- **Prompt**: Omitting the images, transcribe the records below exactly as they stand.

- **Dataset entries**:
________

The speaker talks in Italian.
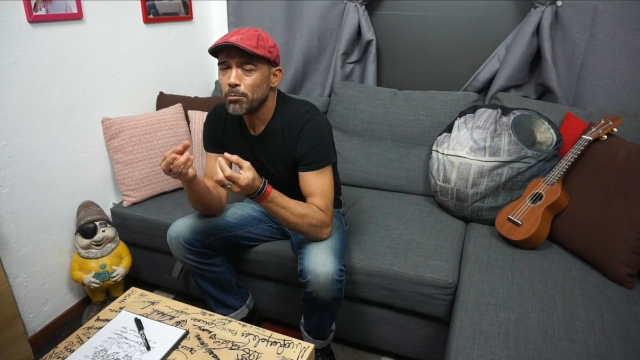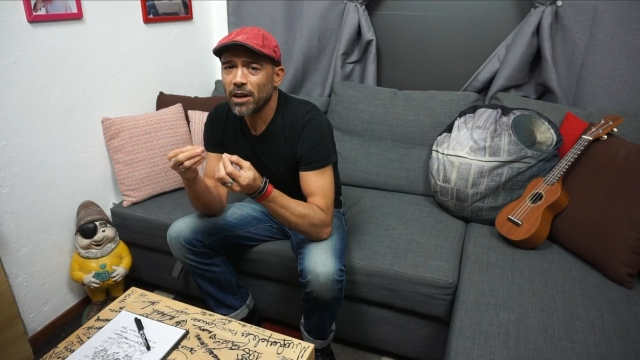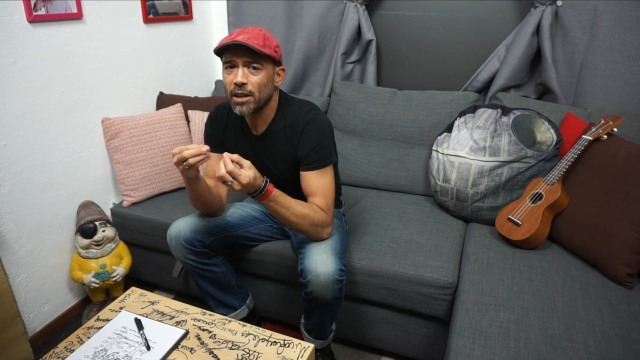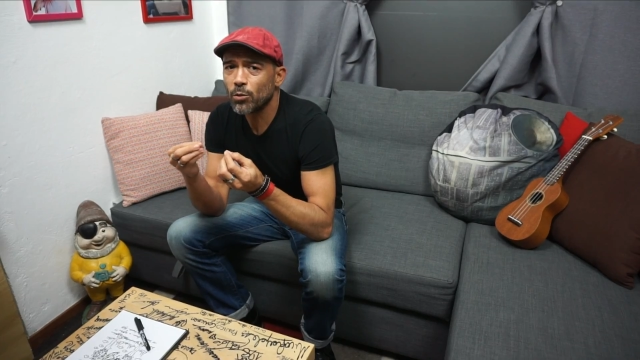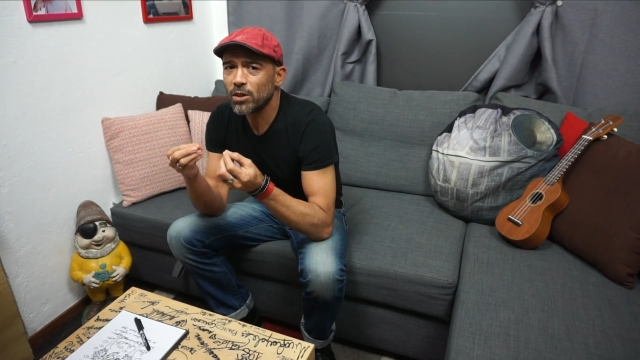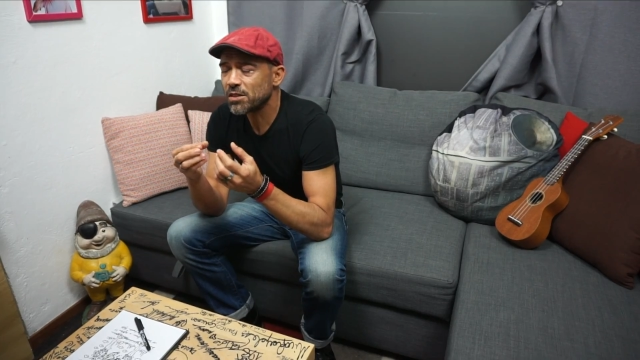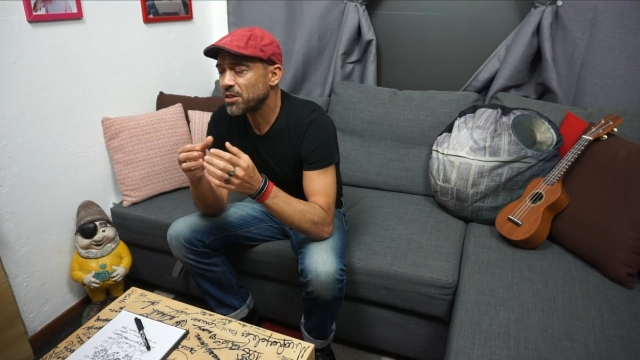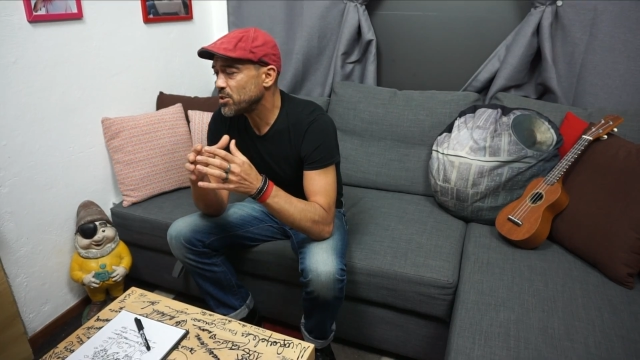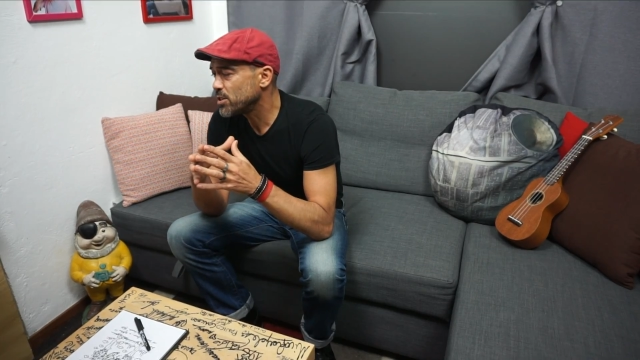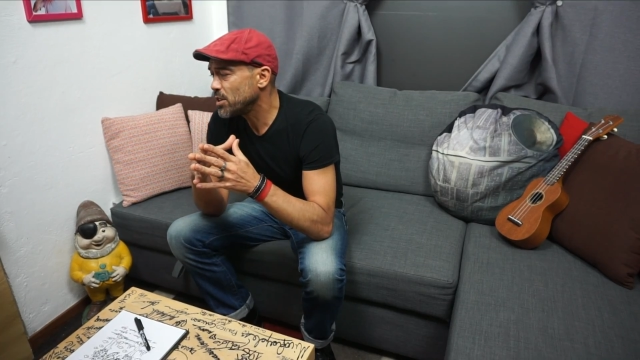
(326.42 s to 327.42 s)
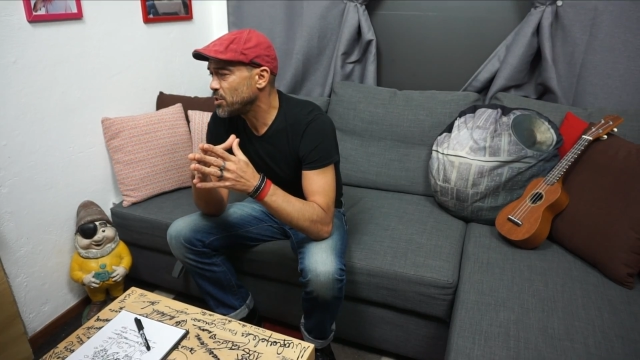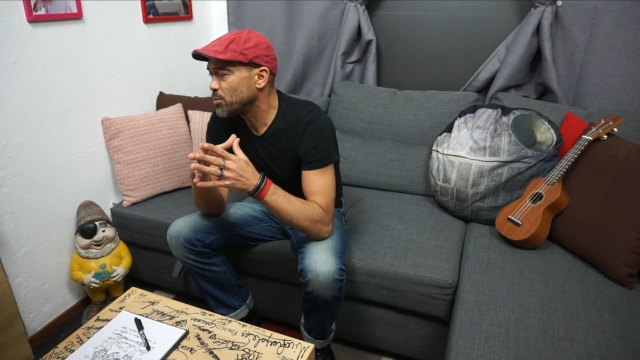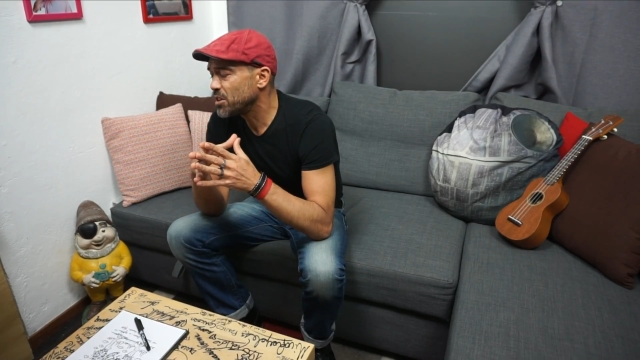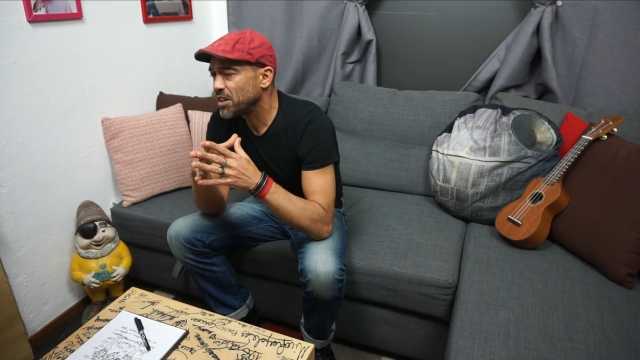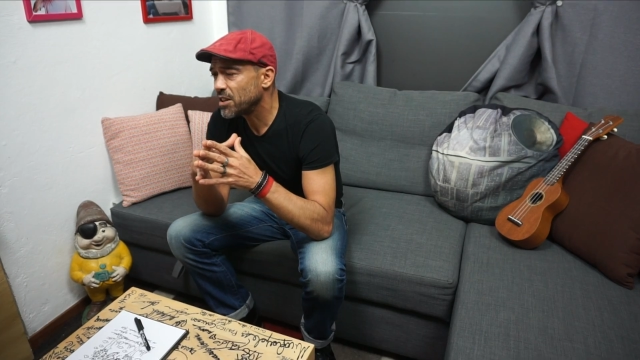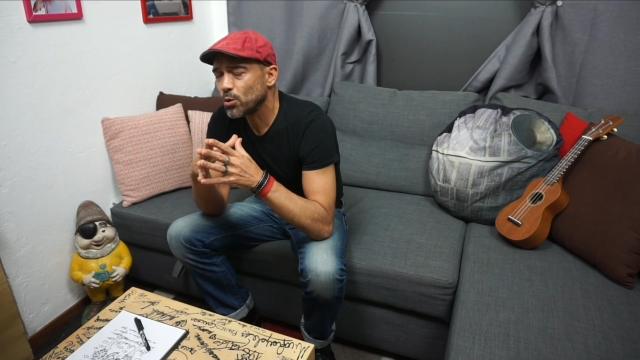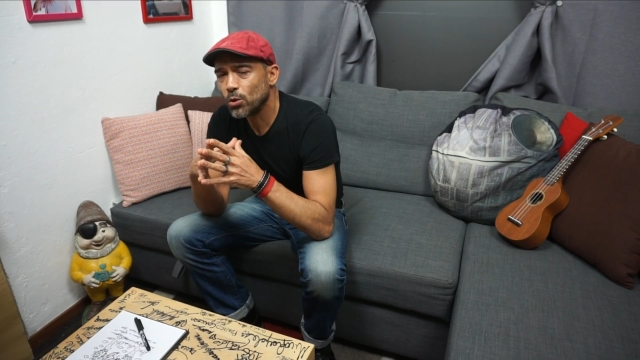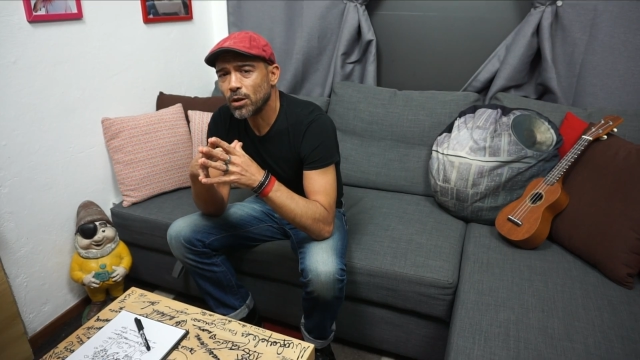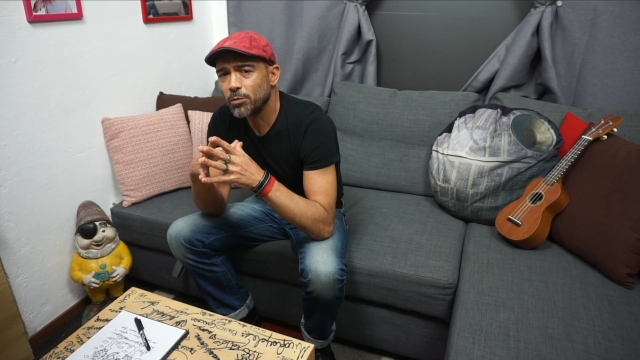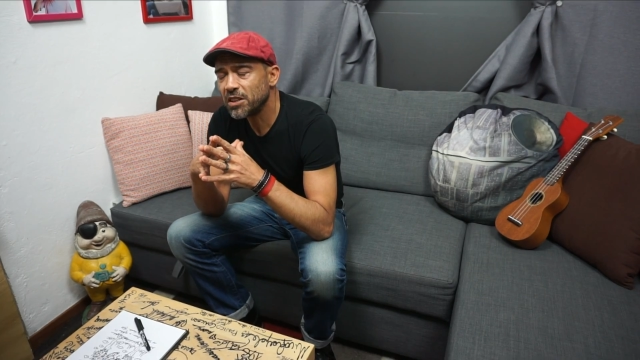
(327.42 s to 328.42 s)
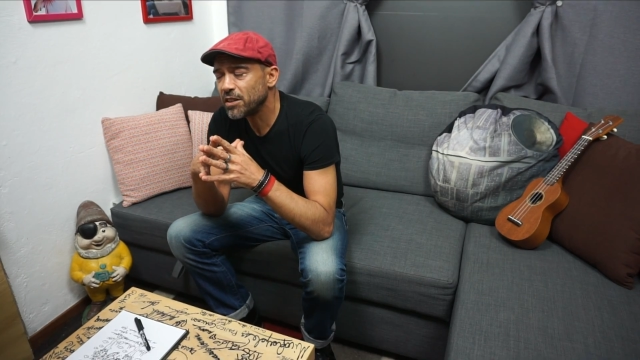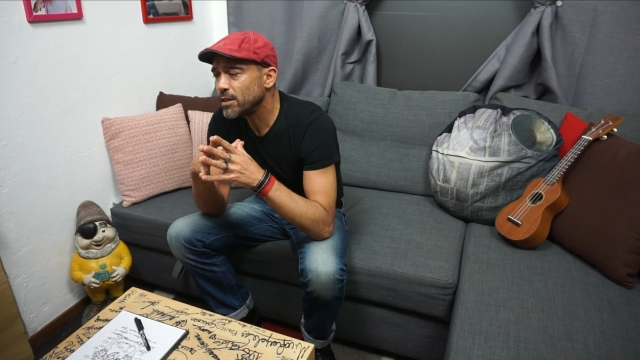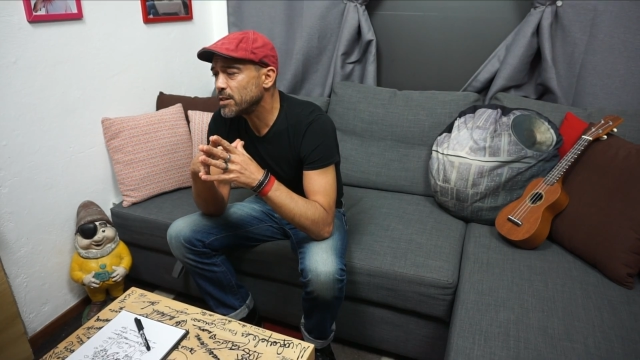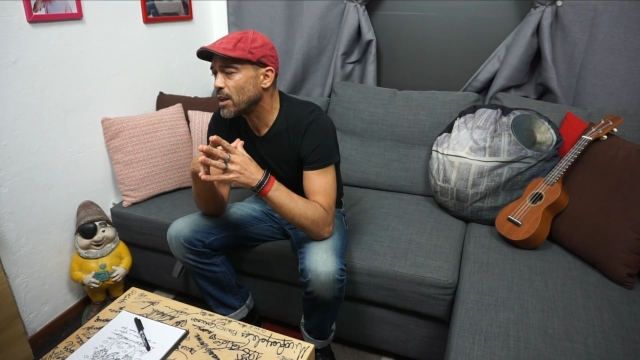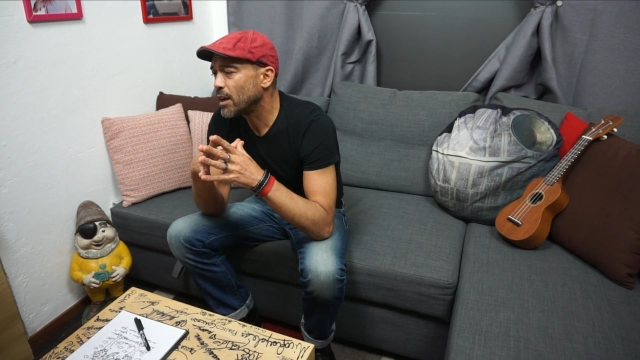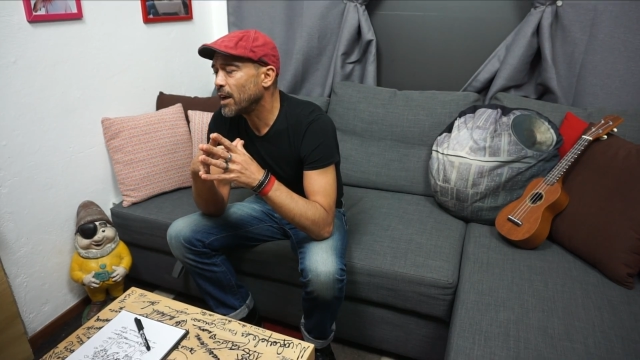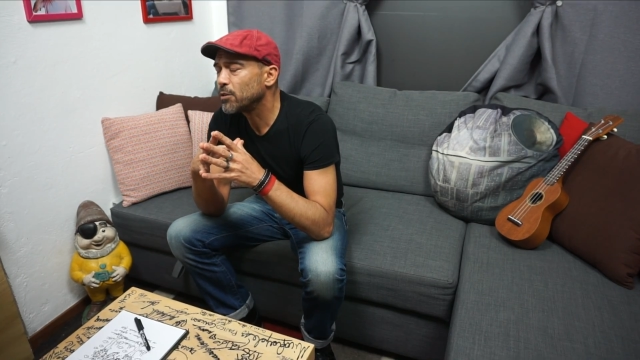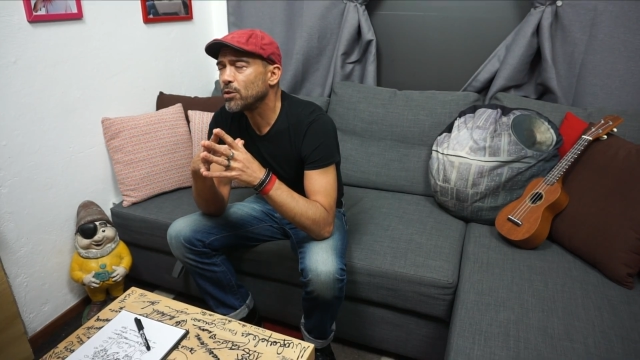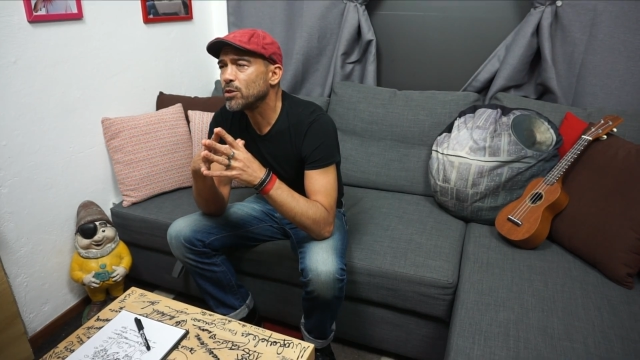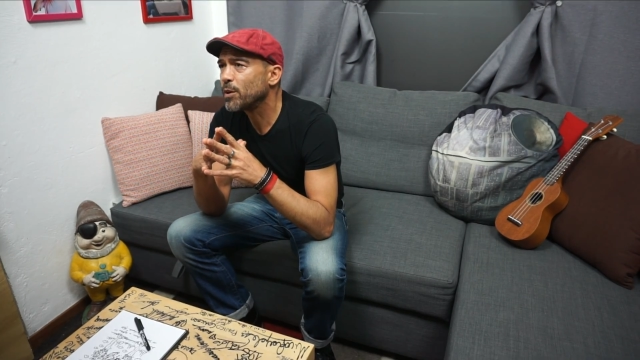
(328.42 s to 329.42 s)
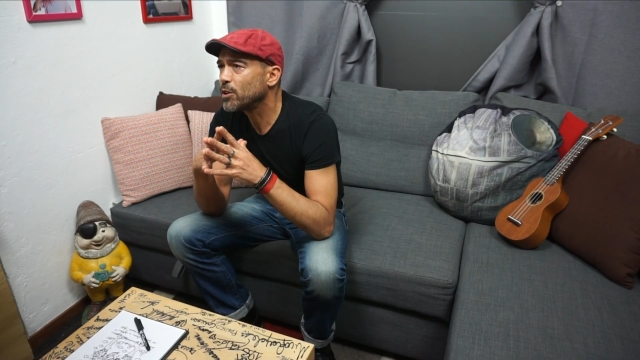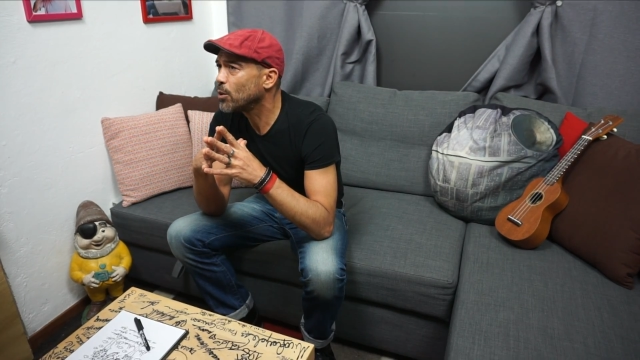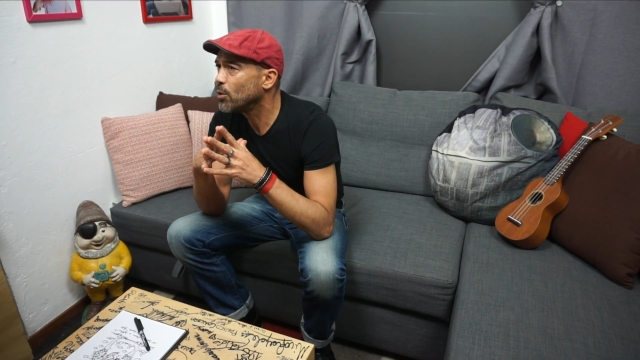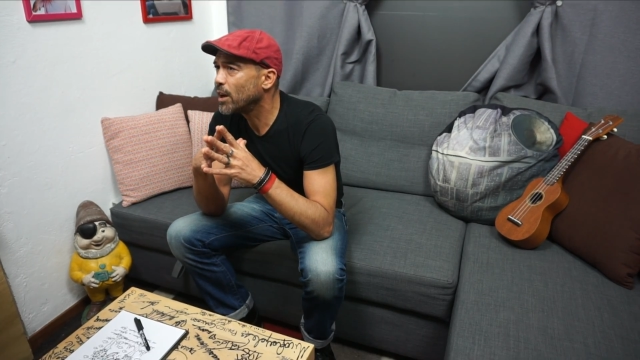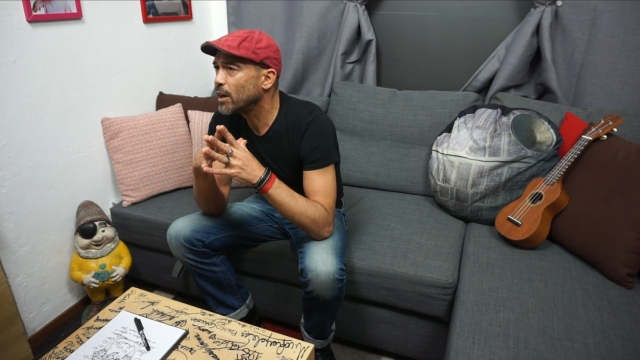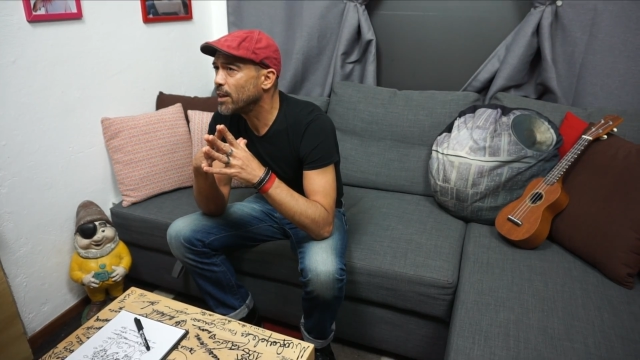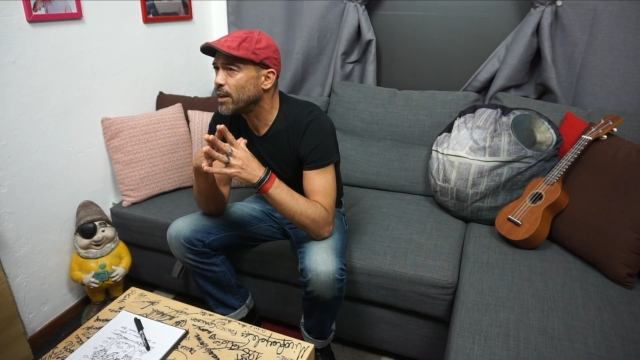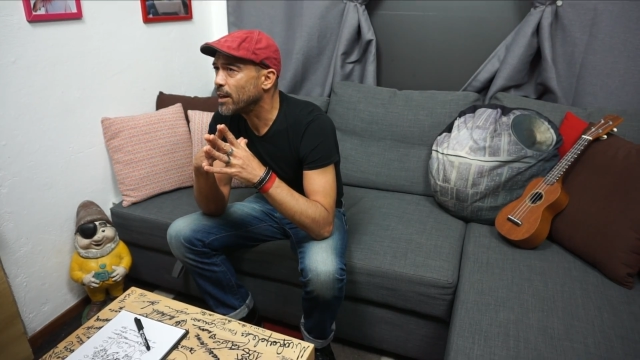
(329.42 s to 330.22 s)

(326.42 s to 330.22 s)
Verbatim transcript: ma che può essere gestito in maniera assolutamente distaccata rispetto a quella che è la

________

- **Answer box**:
The speaker talks in Italian.
(326.42 s to 327.42 s)
(327.42 s to 328.42 s)
(328.42 s to 329.42 s)
(329.42 s to 330.22 s)

(326.42 s to 330.22 s)
Verbatim transcript: ma che può essere gestito in maniera assolutamente distaccata rispetto a quella che è la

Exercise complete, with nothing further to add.